Brigham, Shive, and colleagues hike into a section of Redwood Canyon where satellite data showed some of the most severe damage following the KNP Complex Fire. “These trees escaped the worst of the damage, but in some places, flames reached as high as 150 feet, burning the tree canopy and every living needle on the trees in their path,” Brigham says. She estimates that the KNP killed between 1,330 and 2,380 giant sequoias in the parks. “These are trees that have lived for millennia, through so many fires. But because we mismanaged our forest by keeping all fire out—and screwed up the climate—we are losing them at alarming rates,” Shive says.
A protective layer helped - As the KNP Complex Fire recedes, Andrew Cremers, a fuels specialist for Sequoia and Kings Canyon National Parks, removes foil that was put around the base of the General Sherman Tree to protect its trunk from floating embers—particularly sparks that could get inside the cavities left by previous burns, where a lack of bark makes the tree vulnerable to flames. The fires that made up the KNP Complex got within 500 feet of General Sherman but failed to do any damage because of the long and frequent history of controlled burns in Giant Forest. General Sherman is the world’s largest tree, at 275 feet tall and about 36 feet in diameter.
Beetle tracks are an ominous sign Ana Tobio, a parks intern, peels back the bark on a fallen sequoia branch to reveal tunnels cut through the cambium layer by western cedar bark beetle larvae.
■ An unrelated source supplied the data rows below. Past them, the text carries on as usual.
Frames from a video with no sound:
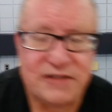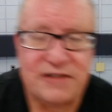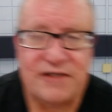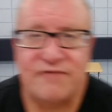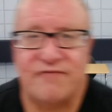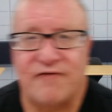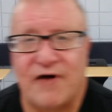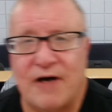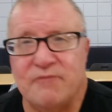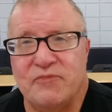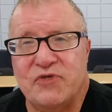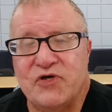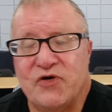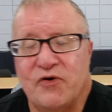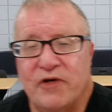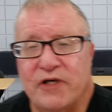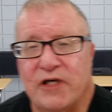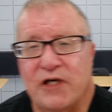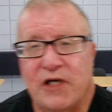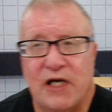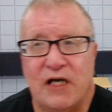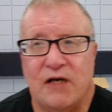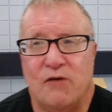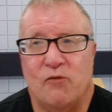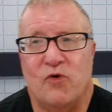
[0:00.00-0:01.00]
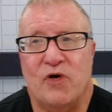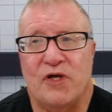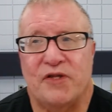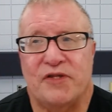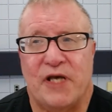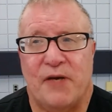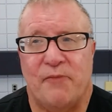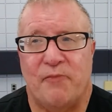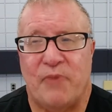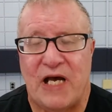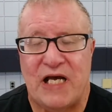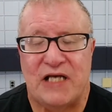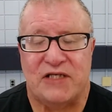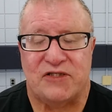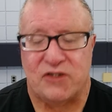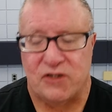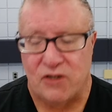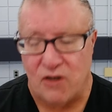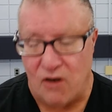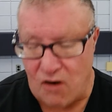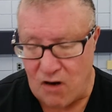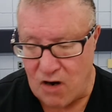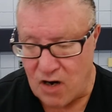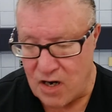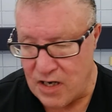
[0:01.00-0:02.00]
if I'm doing it with a patient
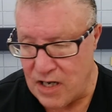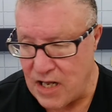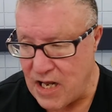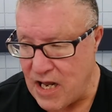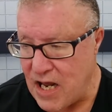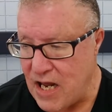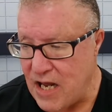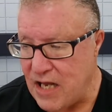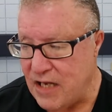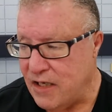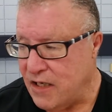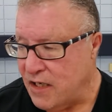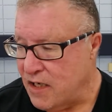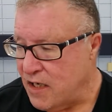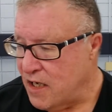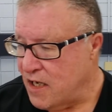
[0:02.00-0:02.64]
on a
The beetle is native to the forest, but it hadn’t been known to kill giant sequoia trees until a historic drought hit California beginning in 2011. Although only 33 trees have been confirmed as killed by beetles, the infestation raises an alarming possibility: Climate change is making sequoias vulnerable in new and unpredictable ways.
“The big trees were healthy” While Sequoia and Kings Canyon are still closed to visitors because of damage caused by the KNP Complex Fire, forest scientists Christy Brigham and Kristen Shive hike through Redwood Canyon, assessing the damage. “We saw some areas in the grove where fire did good work consuming fallen logs and needles and making space for the next generation of giants,” Brigham says. “The big trees were healthy, and you could see that a lot of the dense little trees and fuels had been burned up. That’s really inspiring.”
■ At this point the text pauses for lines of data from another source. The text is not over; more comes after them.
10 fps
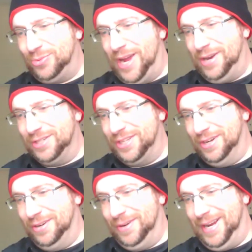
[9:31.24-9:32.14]
writers
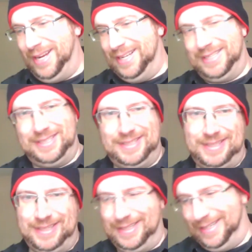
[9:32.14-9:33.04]
though right
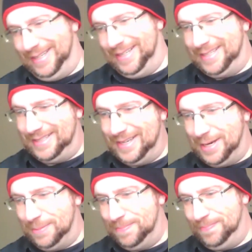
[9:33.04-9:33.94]
it's, it's yeah
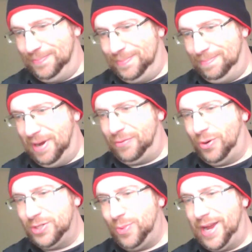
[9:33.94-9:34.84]
um, but of
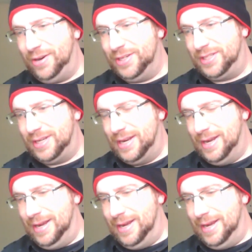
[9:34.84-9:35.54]
course writers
Fire crews in Big Stump Grove rake fallen tree branches and other debris and set pile fires. The process is more labor-intensive than a broadcast burn, where a fire is deliberately set and moves through the forest the way that a wildfire would, but safer in areas with buildings, or where large quantities of undergrowth could make a fire burn dangerously hot. At right, a prescribed fire burns in Sequoia National Forest.
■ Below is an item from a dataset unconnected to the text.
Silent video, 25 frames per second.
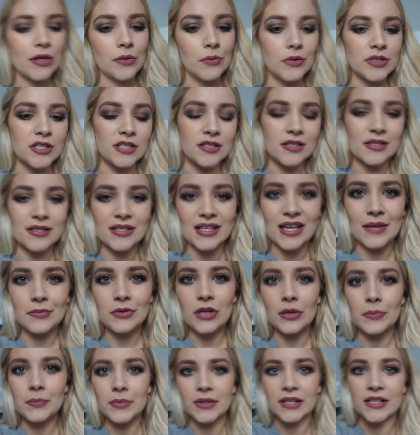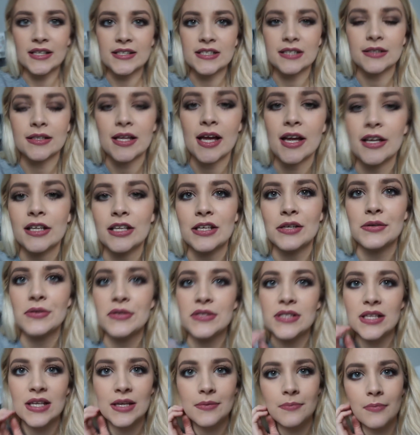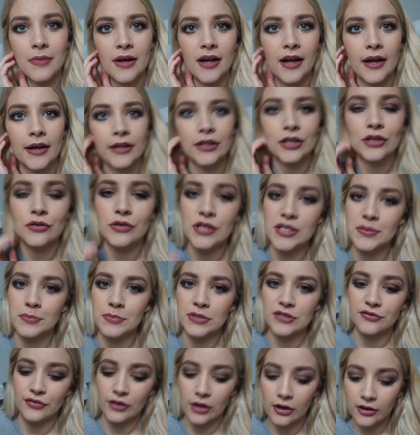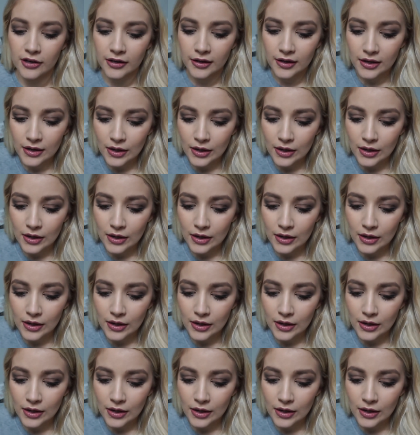which is the same combination that I used in my Christmas vlog.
Overcome by hotter fires The scorched remnants of three sequoias in the Alder Creek grove killed during the Castle Fire. Hotter fires fueled by overgrown forests and climate disruption mean that some sequoia groves may convert to scrubland and never return as forest without human help. Another possibility is that Sequoiadendron giganteum will survive, but most trees won’t live as long or grow as large, becoming a little less spectacular and more like other tree species.
The General Sherman tree—quite possibly the most visited tree in Sequoia and Kings Canyon National Park—flanked by two other sequoias. General Sherman is the world's largest tree, measured by volume. It stands 275 feet (83 m) tall and is over 36 feet (11 m) in diameter at the base.